How to Add, Re-index, and Remove Data Sourcespublic

Validated on 28 Apr 2025 • Last edited on 20 May 2025

DigitalOcean GenAI Platform lets you build GPU-powered AI agents with fully-managed deployment. Agents can use pre-built or custom foundation models, incorporate function and agent routes, and implement RAG pipelines with knowledge bases.

A data source is the custom content you provide, such as files, folders, or URLs, that the knowledge base processes into vector embeddings and stores in an associated OpenSearch database. Each knowledge base requires at least one data source. You can either add a data source to an existing knowledge base or add a one during knowledge base creation.

We support the following data sources:

  • Spaces Bucket or Folder, index files stored in a DigitalOcean Spaces bucket or specific folders.
  • File Upload, upload and index files directly from your local machine.
  • URL for Web Crawling, use a seed URL to crawl and index content from a public website.

Add a Data Source Using the Control Panel

You can add new data sources to an existing knowledge base at any time. Each source is automatically indexed, and the knowledge base updates as indexing completes. If you add multiple sources, the knowledge base starts using embeddings from each source as soon as its indexing finishes.
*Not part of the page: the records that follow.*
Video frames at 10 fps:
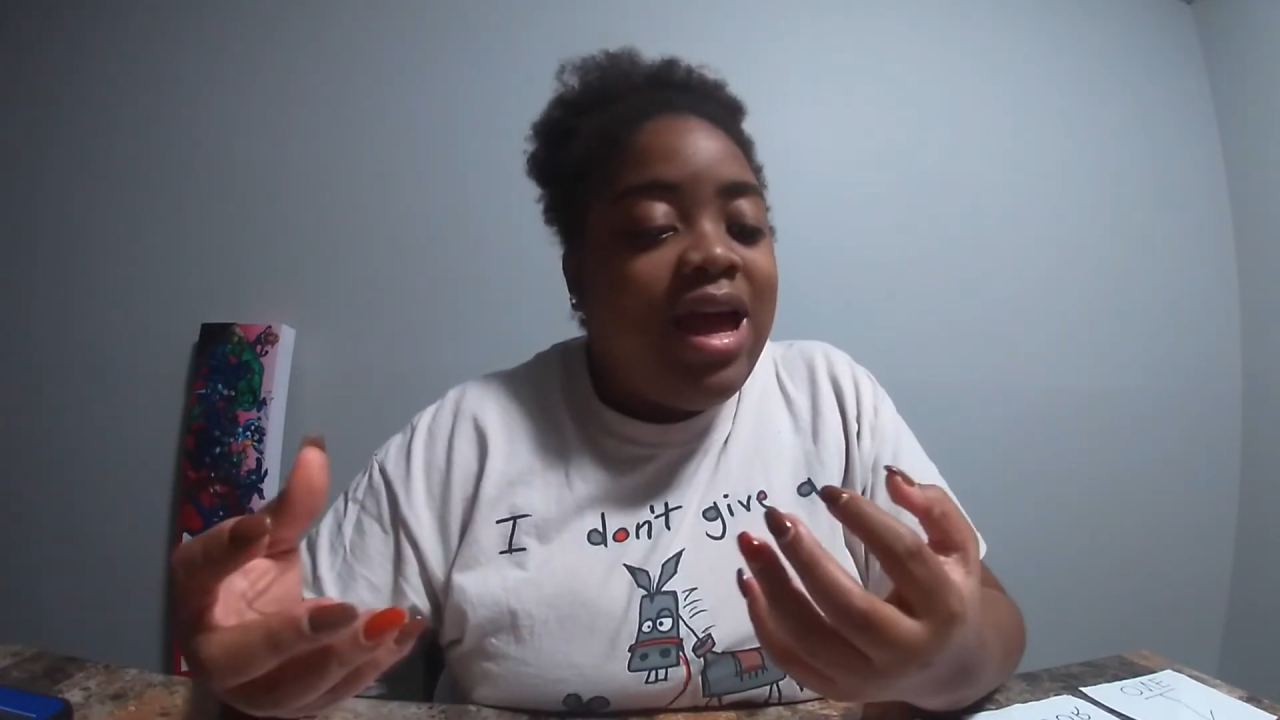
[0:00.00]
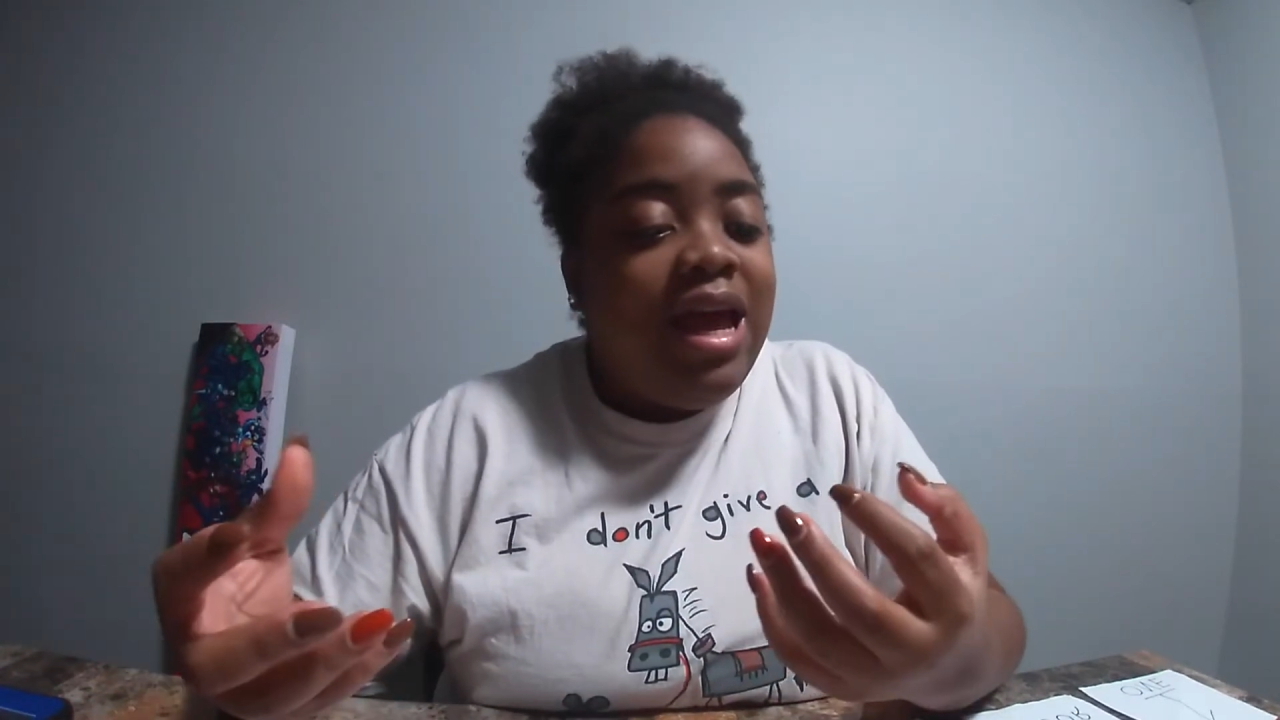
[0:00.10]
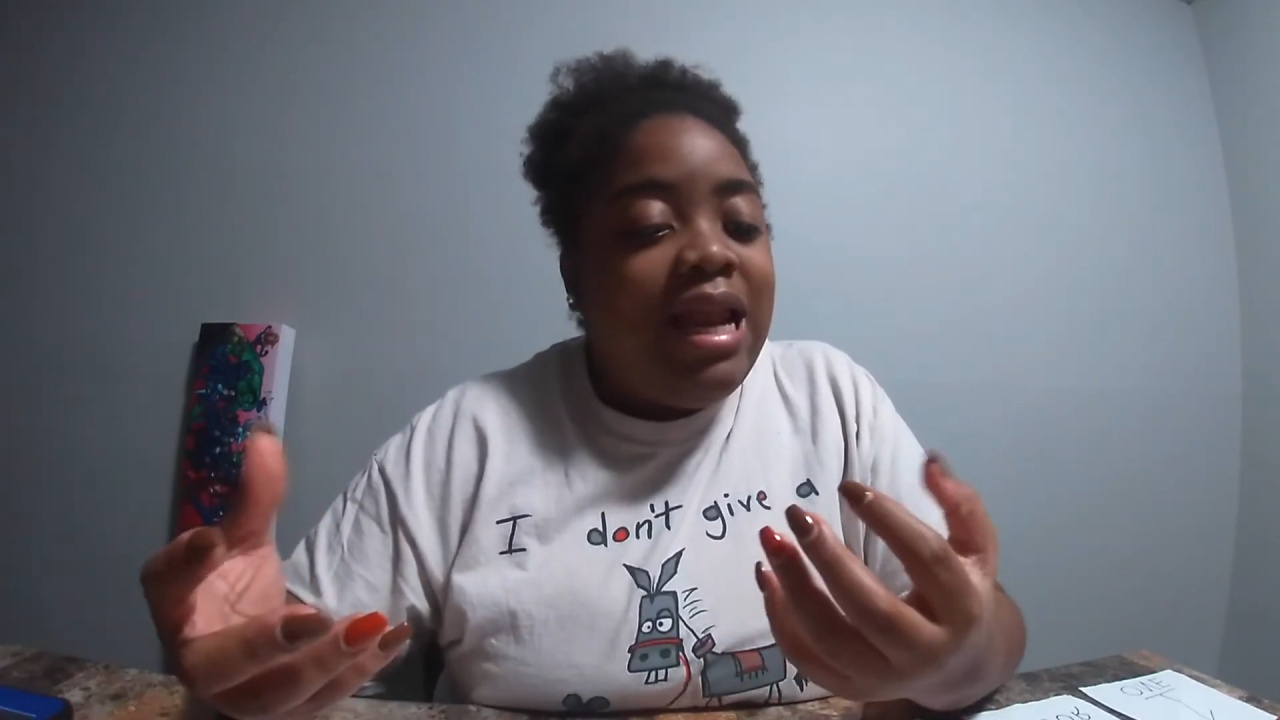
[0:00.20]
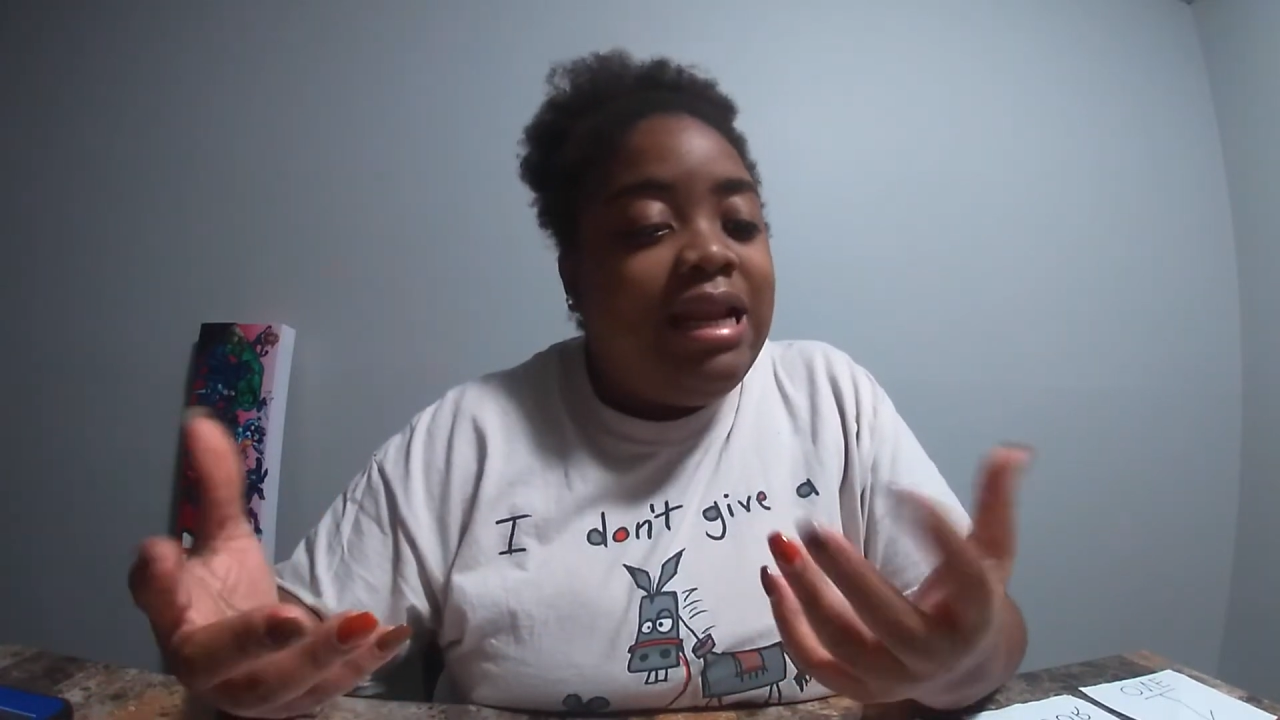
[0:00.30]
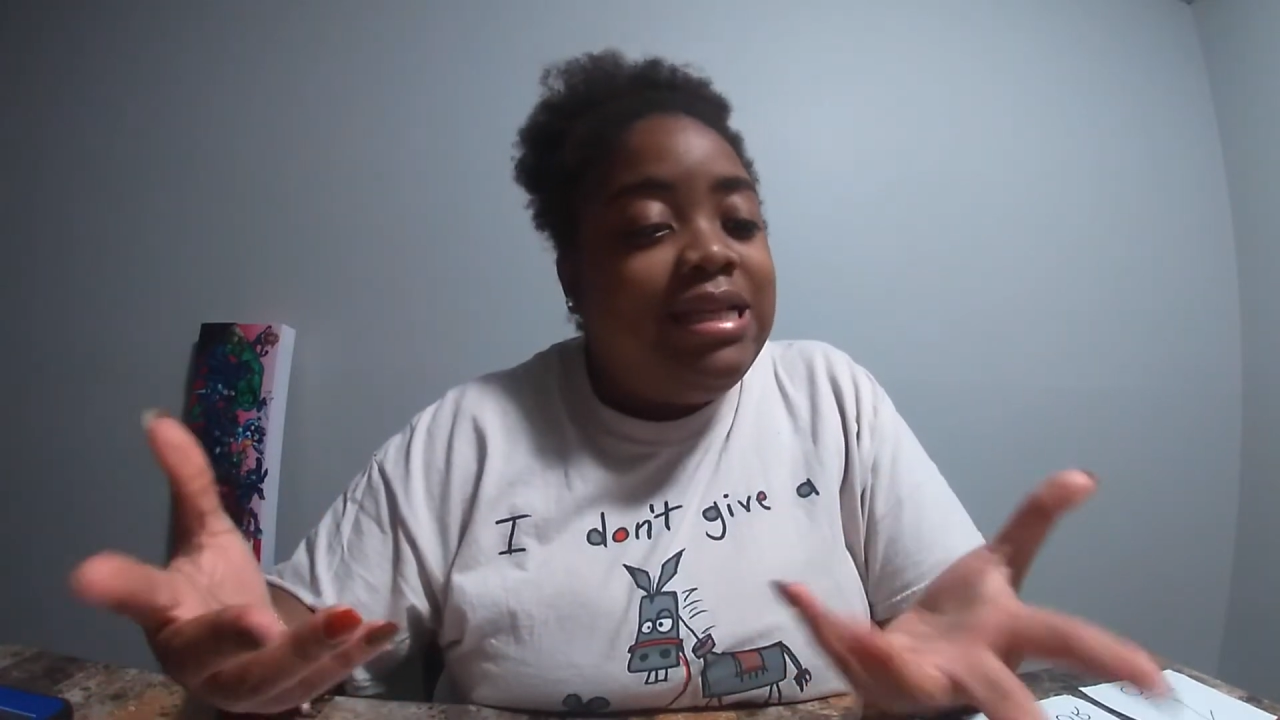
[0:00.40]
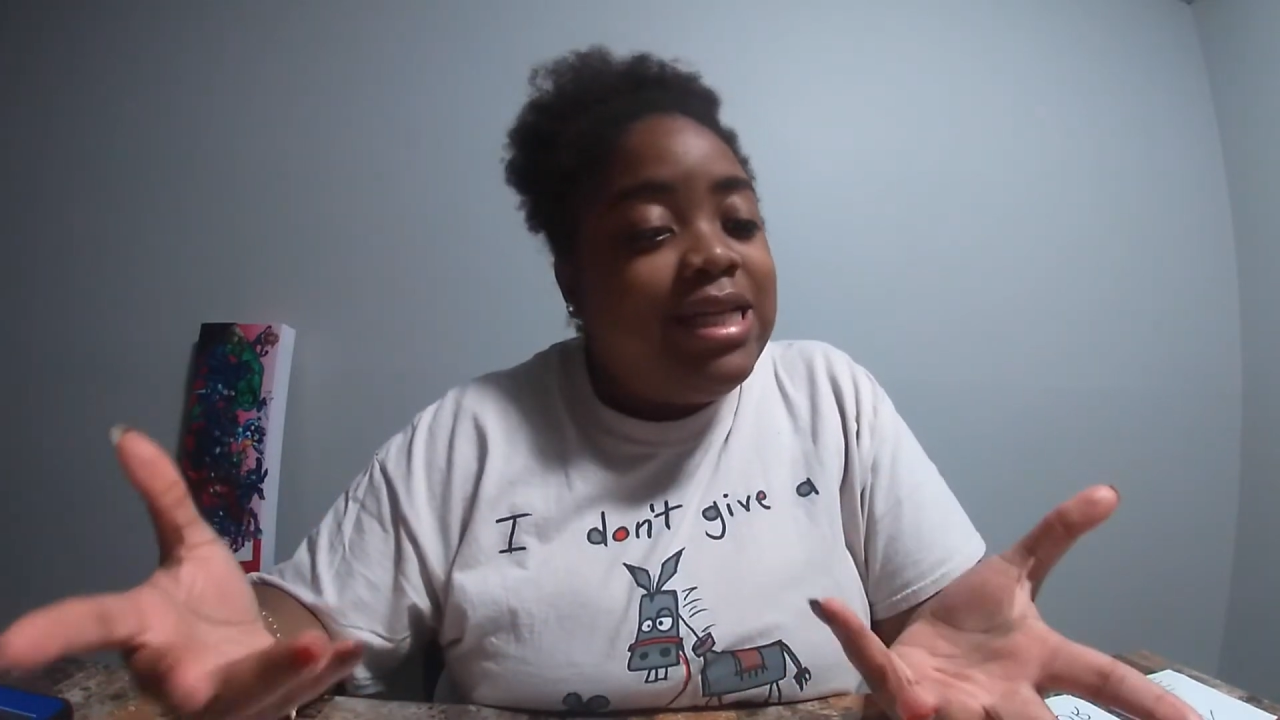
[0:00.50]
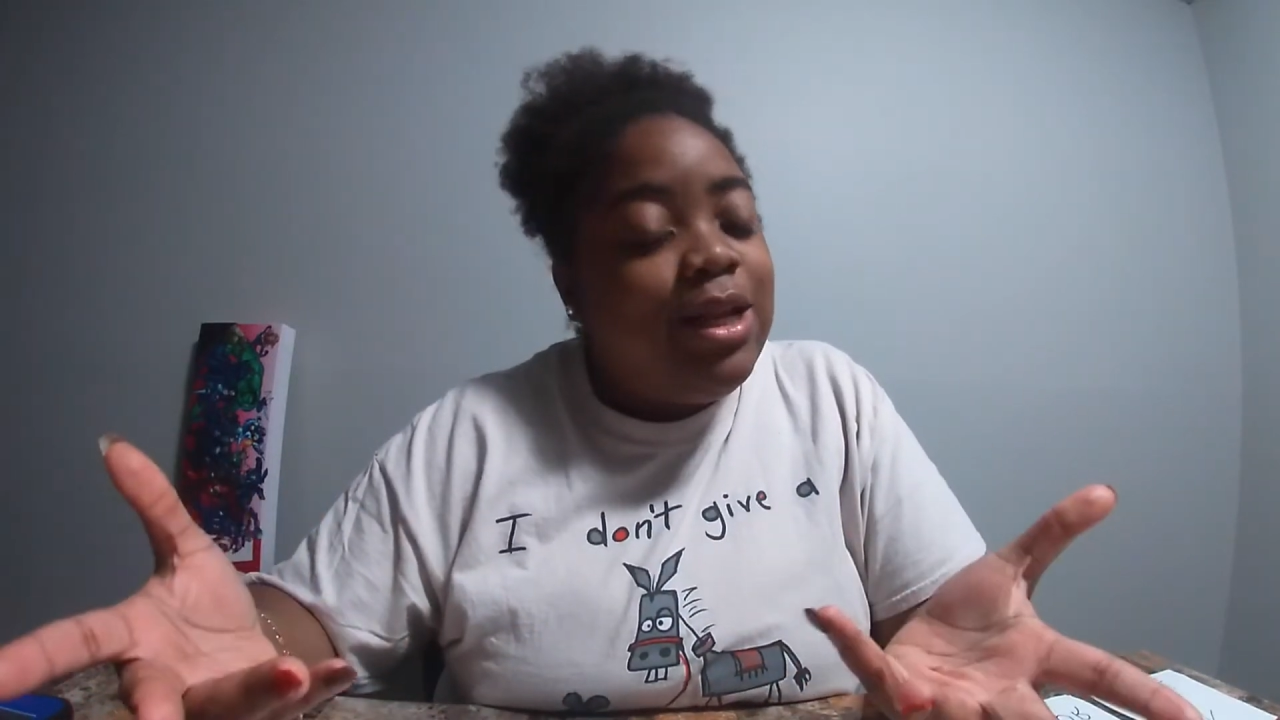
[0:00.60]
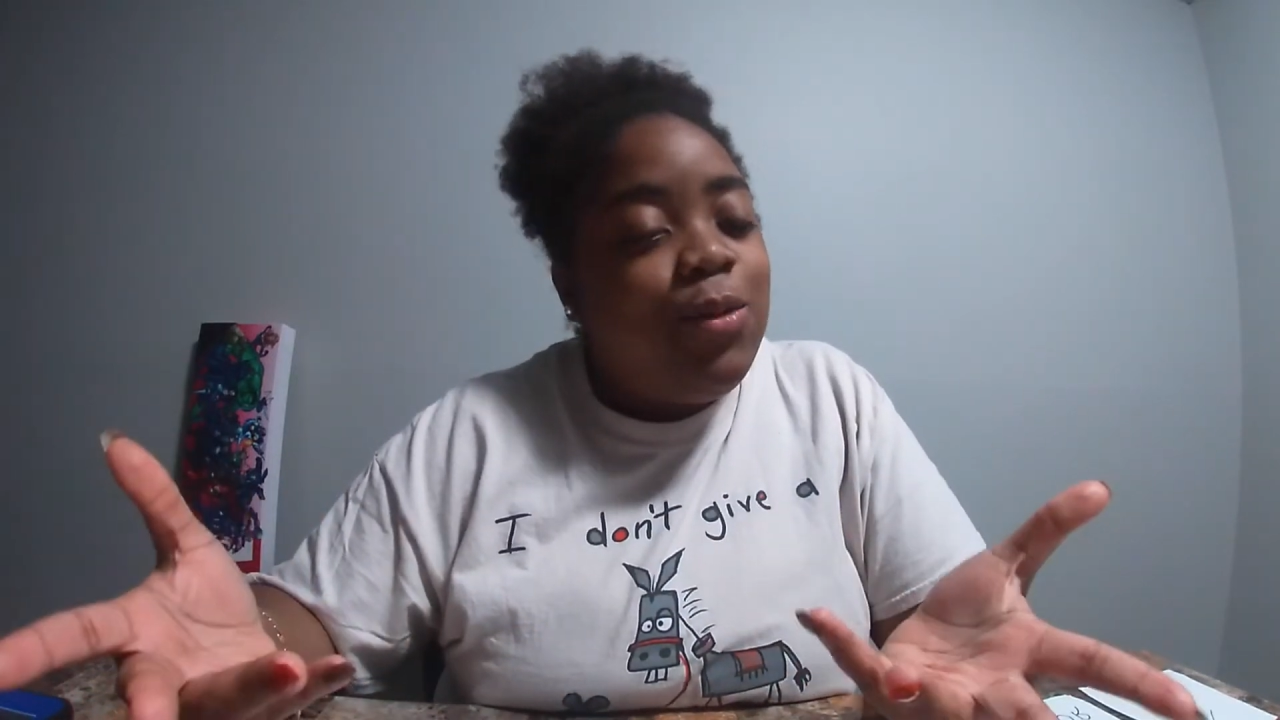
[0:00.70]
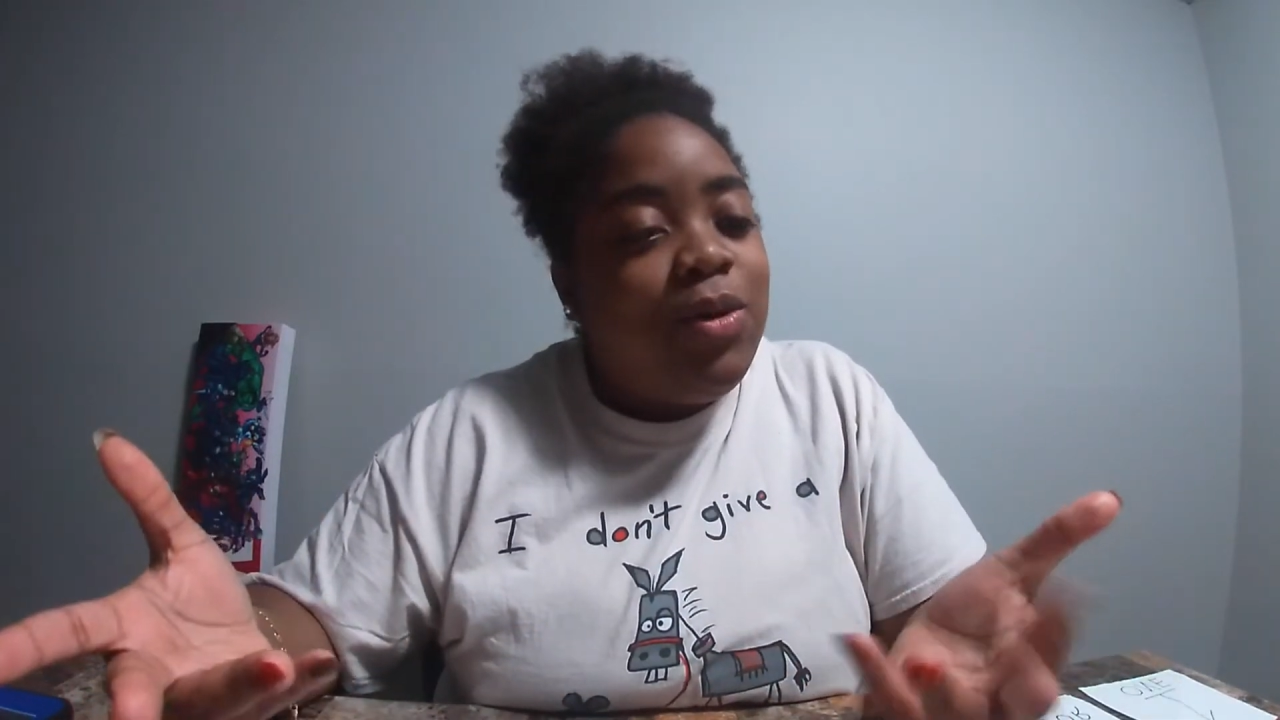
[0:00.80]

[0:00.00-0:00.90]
and dealing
To add a data source from the DigitalOcean Control Panel, in the left-hand menu, click GenAI Platform, click the Knowledge Bases tab, find and then select the knowledge base you want to update. On the right of the knowledge base, click , select Manage data sources, then on the Data Sources page, click Add source to open the Add Data Source page.

Add a Data Source

In the Add Data Source page, under the Select data source to index section, click Select data source to open the selection window. Use the Data source dropdown menu to choose the type of data source to add.

Info
For web crawling data sources, the crawler indexes up to 5500 pages and skips inaccessible or disallowed links to prevent excessively large indexing jobs.

You can add multiple types of data sources to a knowledge base and include as many as needed. To save processing time and cost, organize your files in dedicated Spaces buckets, specific folders, or local storage containing only relevant files.

Supported File Formats

We support a wide range of text-based file formats, including: .csv, .eml, .epub, .xls, .xlsx, .html, .md, .odt, .pdf, .txt, .rst, .rtf, .tsv, .doc, .docx, .xml, .json, and .jsonl.

Info
PowerPoint files (.ppt, .pptx) are partially supported. We extract text but do not process images or other visual content. Image files (such as .png, .jpeg, .tiff, and .bmp) are not currently supported.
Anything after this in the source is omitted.